Sieht man sich Beispiele dieser Elfmetertechnik an, fällt auf, dass fast alle gegen die Regeln verstoßen, weil der von hinten heranstürmende Mitspieler oft bereits im Strafraum steht, wenn der Ball berührt wird, was verboten ist. So auch Benzema, der sich im Urlaub gern mit einer goldenen AK-47 auf dem Schießstand präsentiert und aufgrund einer Erpressungsgeschichte rund um ein angebliches Sexvideo eines Mitspielers für Lebzeiten aus der französischen Nationalmannschaft ausgeschlossen wurde. Hernández Hernández, der jeden Abend vor dem Schlafengehen das Regelbuch studiert, wusste genau wie zu handeln war. Mit nach vorne gelehntem, bis ins kleinste Äderchen angespanntem Körper hatte er der Ausführung des Elfmeters beigewohnt und hatte gesehen wie Benzema zu schnell einlief. Ein klarer Fall: Wiederholung. Hernández Hernández war so aufgepumpt mit Adrenalin, dass er den imposanten Ramos gar wegschubste, ja wie seinem glatzköpfigen Assistenten auf die Brust trommelte, um allen alles zu erklären: 1. Lanzarote ist schön und alle sollten dort Urlaub machen. 2. Wenn ich pfeife, dann pfeife ich. 3. Gegen Hautreizung hilft Ringelblumensalbe.

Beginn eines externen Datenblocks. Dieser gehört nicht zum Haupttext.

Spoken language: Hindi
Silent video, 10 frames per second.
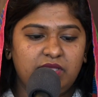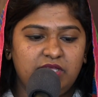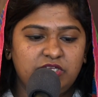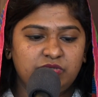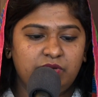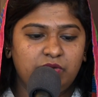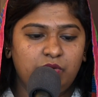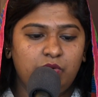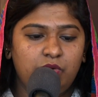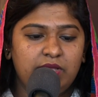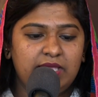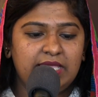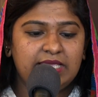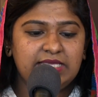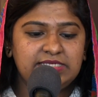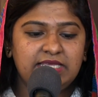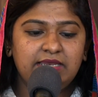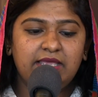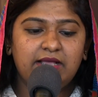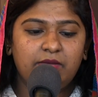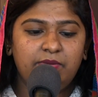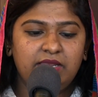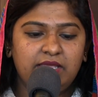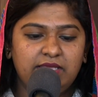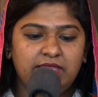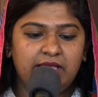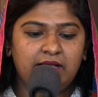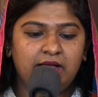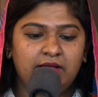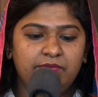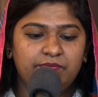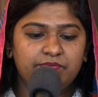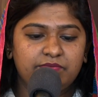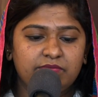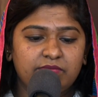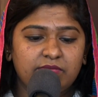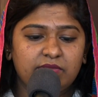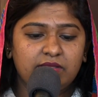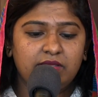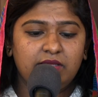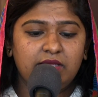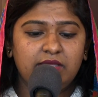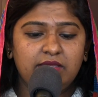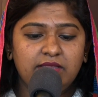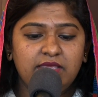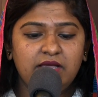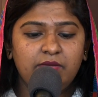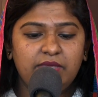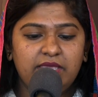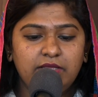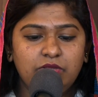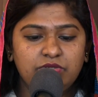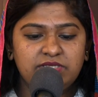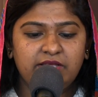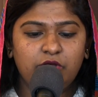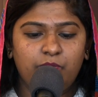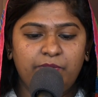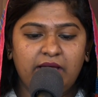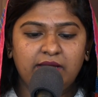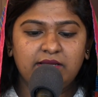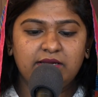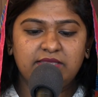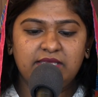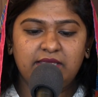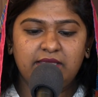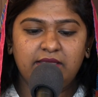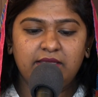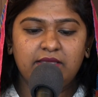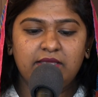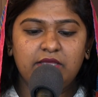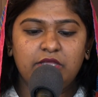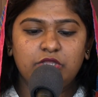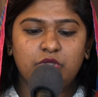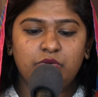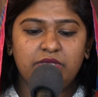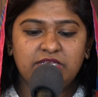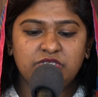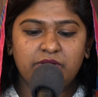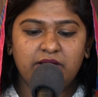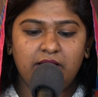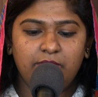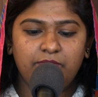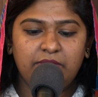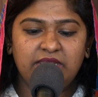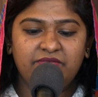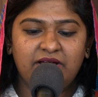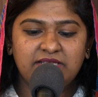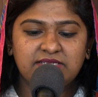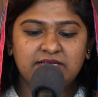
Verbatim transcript: ईश्वर को किसी ने कभी नहीं देखा यदि हम एक दूसरे को प्यार करते हैं तो ईश्वर हम में निवासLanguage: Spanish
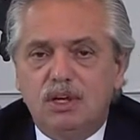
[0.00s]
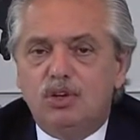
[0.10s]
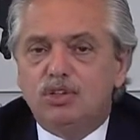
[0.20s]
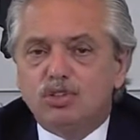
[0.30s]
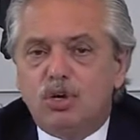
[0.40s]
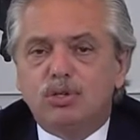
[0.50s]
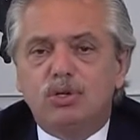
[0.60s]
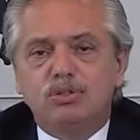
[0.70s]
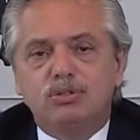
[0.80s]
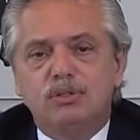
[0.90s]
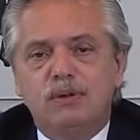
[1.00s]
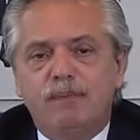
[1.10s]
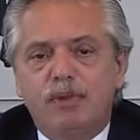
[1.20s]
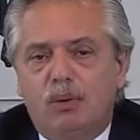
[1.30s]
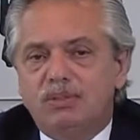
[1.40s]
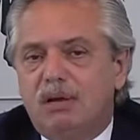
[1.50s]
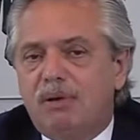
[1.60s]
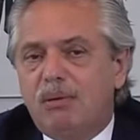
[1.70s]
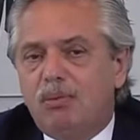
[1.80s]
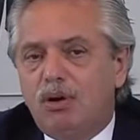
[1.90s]
Nosotros
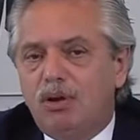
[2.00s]
observamos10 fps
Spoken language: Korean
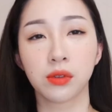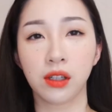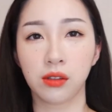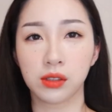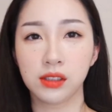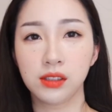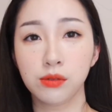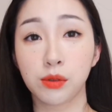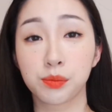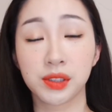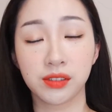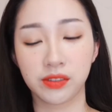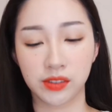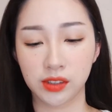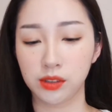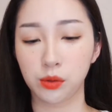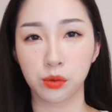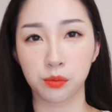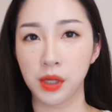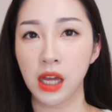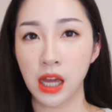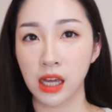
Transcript: 몰라요. 끈 원피스, 좀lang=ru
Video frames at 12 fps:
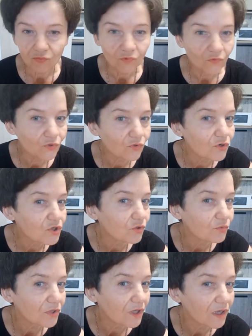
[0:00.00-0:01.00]
вот кожа у
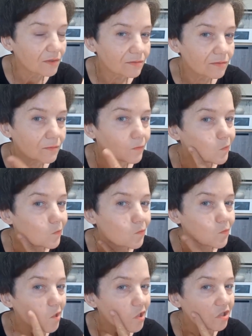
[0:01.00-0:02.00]
меня,
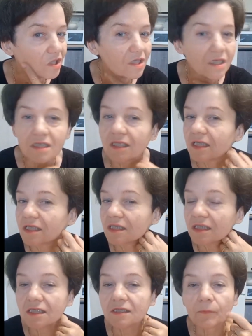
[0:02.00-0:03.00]
как она есть, так и
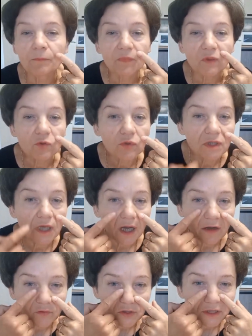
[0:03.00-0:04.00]
есть. Ну
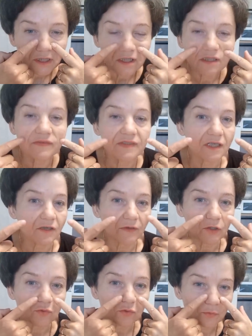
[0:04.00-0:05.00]
да, вот эти, всех
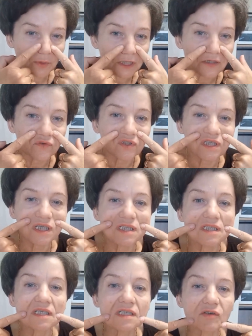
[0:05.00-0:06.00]
волнуют мои вот эти
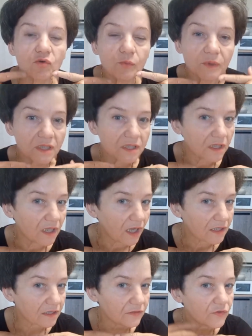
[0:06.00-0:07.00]
носогубные
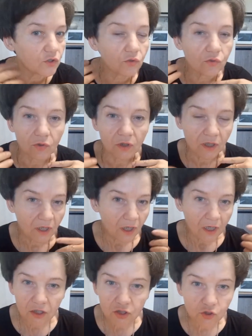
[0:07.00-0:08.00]
складки, все,
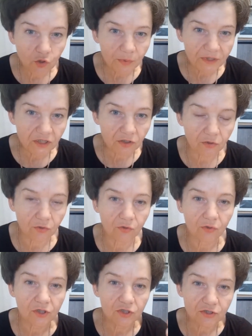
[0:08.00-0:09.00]
лицо
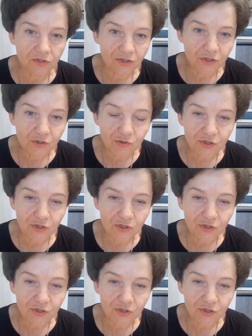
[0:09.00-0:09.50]
потекло, лицоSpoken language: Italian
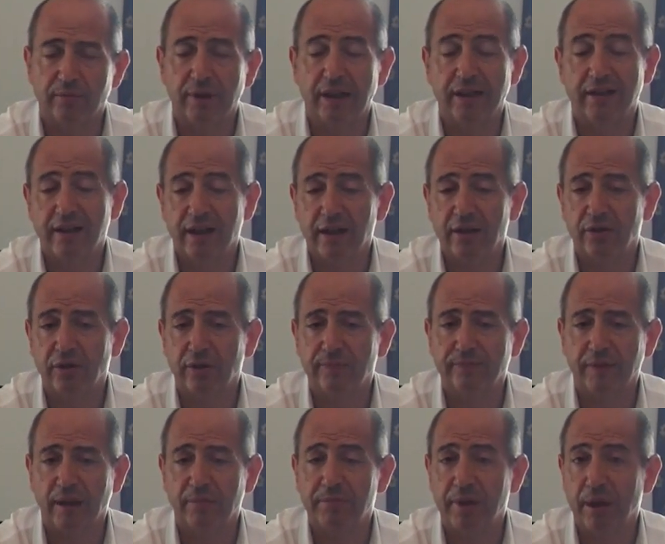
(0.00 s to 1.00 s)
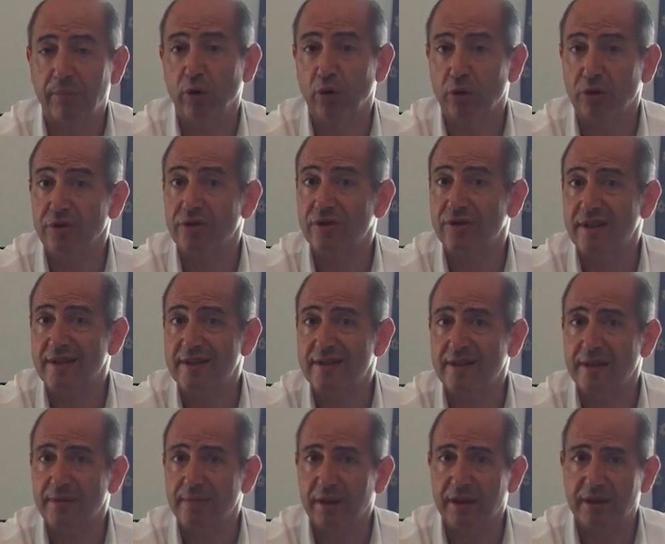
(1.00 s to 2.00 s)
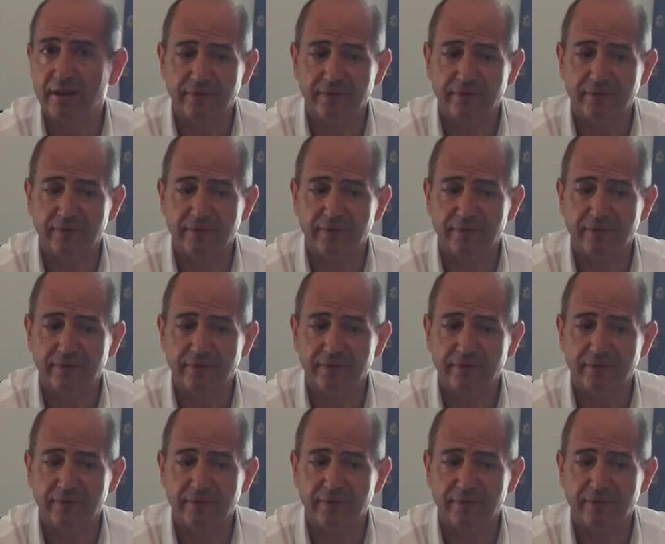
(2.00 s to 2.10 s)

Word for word: malgrado abbiamo grossissime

Hernández Hernández hatte alle Mühe den aufgeregten, sich ungerecht behandelt fühlenden Männern aus Villareal zu erklären, dass sie nun aus dem Strafraum treten mussten, damit der Strafstoß wiederholt werden würde. Der Elfmeter wurde diesmal regelkonform verwandelt, Benzema schoß gleich selbst und er brauchte dafür keine Waffe, sondern nur seinen Fuß. Kapitän Ramos grinste und Hernández Hernández, der später im Spiel tatsächlich noch einen Treffer von Madrid zurücknahm, als er von seinem Video-Assistant-Referee auf einen Fehler aufmerksam gemacht wurde, ging am Ende zufrieden vom Platz. Er hatte gepfiffen, er war gelaufen, die frische Luft, die herrliche Ruhe in Valdebebas und am allerbesten: am Abend erfuhr er, dass er am kommenden Sonntag, dem letzten Spieltag als Video-Assistant-Referee eingesetzt wird, also nicht mehr der Sonne ausgesetzt sein muss.